Adisti Sukma Sawitri, The Jakarta Post, Jakarta
Sitting near a payment booth at Tarakan Hospital in Central Jakarta, Buce Iman Santoso clutched onto a letter belonging to his ill mother-in-law, Aminah.
The relief letter (SKTM) issued by the Health Agency had just been rejected by the hospital.
Hospital staff members asked Buce to return with more documents if Aminah was to be eligible for medical assistance at a reduced rate.
"How else can I prove that we are poor? I wouldn't ask for our bill to be discounted if we could afford to pay it," he said.
Buce said he submitted a relief letter and other documents stating his family was poor soon after Aminah was admitted to hospital a week earlier.
Hospital staff member Zuraidah said many people had abused the system in the past, and therefore the hospital had to carefully consider each claim.
"In accordance with procedures, patients must submit authentic documents twice - on the day they are admitted to hospital and on the day their payment is due," she said.
The administration launched two special health care plans five years ago. The Poor Family Cards (Gakin) scheme targeted almost 150,000 poor families registered with the Jakarta Statistics Board, while the relief letter scheme was introduced for unregistered low-income earners.
Unregistered people are those who have not been issued with an ID or family card by the Jakarta administration.
Unlike the Gakin system, which covers all of a patient's medical invoice, relief letters only allow for part of a patient's bill to be waived.

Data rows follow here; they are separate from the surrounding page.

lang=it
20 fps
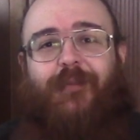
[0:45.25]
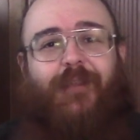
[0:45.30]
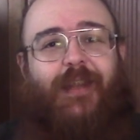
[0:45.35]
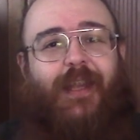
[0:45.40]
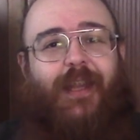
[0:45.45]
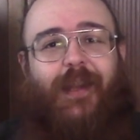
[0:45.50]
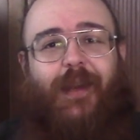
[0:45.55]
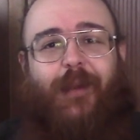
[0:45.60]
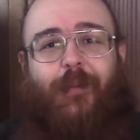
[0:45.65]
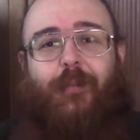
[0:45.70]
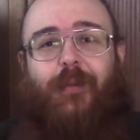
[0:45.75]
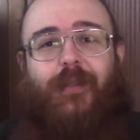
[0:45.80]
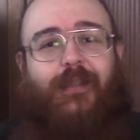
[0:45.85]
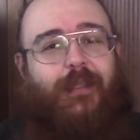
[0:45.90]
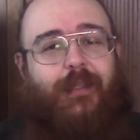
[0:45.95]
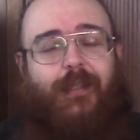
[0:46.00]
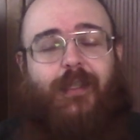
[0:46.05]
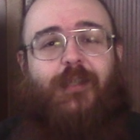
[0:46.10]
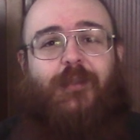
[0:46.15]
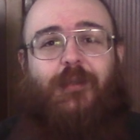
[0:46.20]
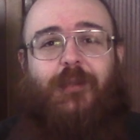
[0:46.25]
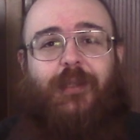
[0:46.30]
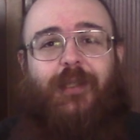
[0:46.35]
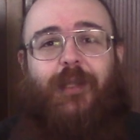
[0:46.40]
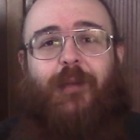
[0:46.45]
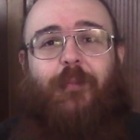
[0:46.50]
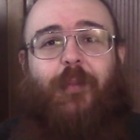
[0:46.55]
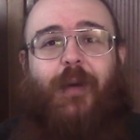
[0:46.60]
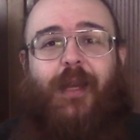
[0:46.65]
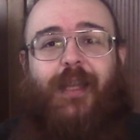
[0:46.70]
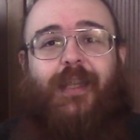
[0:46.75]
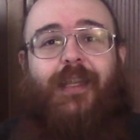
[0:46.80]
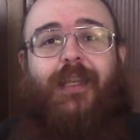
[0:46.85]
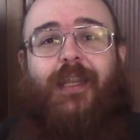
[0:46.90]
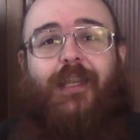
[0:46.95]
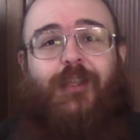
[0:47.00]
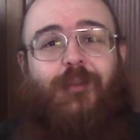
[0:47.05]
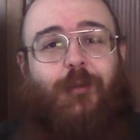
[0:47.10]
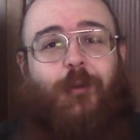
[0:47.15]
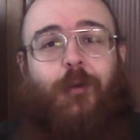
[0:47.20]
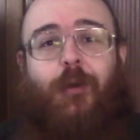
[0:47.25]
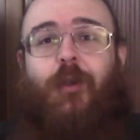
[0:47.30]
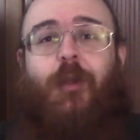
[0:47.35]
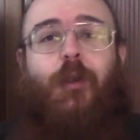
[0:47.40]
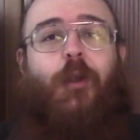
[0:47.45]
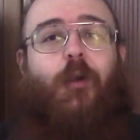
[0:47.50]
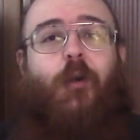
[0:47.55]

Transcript: vera rappresentazione del paradiso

To obtain a relief letter, applicants must request notification letters from their neighborhood unit chief and subdistrict officials as well as a verification letter from the nearest community health center to confirm the family's financial status.
Despite this strict and lengthy process, officials often issue letters to people not eligible for medical benefits in return for bribe money.
Brokers offering to simplify the process are also profiting at the expense of low-income families.
Brokers usually offer their services near the payment booths of large hospitals.
Patients often pay brokers between Rp 500,000 (approximately US$54) and Rp 7 million to obtain a relief letter, the Heath Agency's deputy head, Salimar Salim, said.
She said the misuse of the scheme was evident from patient records and health expense claims made at various hospitals around the city.
She said as of September, the agency had to pay Rp 81 billion in hospital claims for 75,391 patients under the letter scheme, while it only had to pay Rp 55 billion for 99,672 Gakin patients.
Most claims made were for major surgery or the treatment of serious illnesses.
"After interviewing several patients, we realized many people were not poor, but just ran out of money due to the expensive treatment they were receiving," Salimar said.
"Sucipto", who works at a city-owned hospital, told The Jakarta Post he applied for a relief letter so surgery he underwent at Gatot Subroto Army Hospital in Central Jakarta would be discounted, despite the fact he had special insurance for civil servants from state-owned insurance company PT Askes.
He was unable to make a claim with the insurance company for his surgery as his policy did not cover treatment for injuries caused in accidents.
"The surgery cost Rp 27 million. I am not poor, but I am also not the kind of person who has that much money," he said.
As he had friends in relevant offices, he was able to get a relief letter within a week.
Sucipto said he knew his actions were wrong and he increased his insurance premium recently so he would be covered in the future.
He said it would be impossible to stop middle-income earners benefiting from the scheme, as many institutions only covered some of the health expenses of their employees.
The administration has discussed providing free health care to all residents in the next few years to avoid the misuse of heath care schemes for the poor.
Public policy expert Untung Afandi from the University of Indonesia said the administration should educate people in the middle and upper classes to acquire health insurance.
"The administration has to take care of a lot of other public services, including transportation and education. It would be very expensive to provide health insurance for everyone," he said.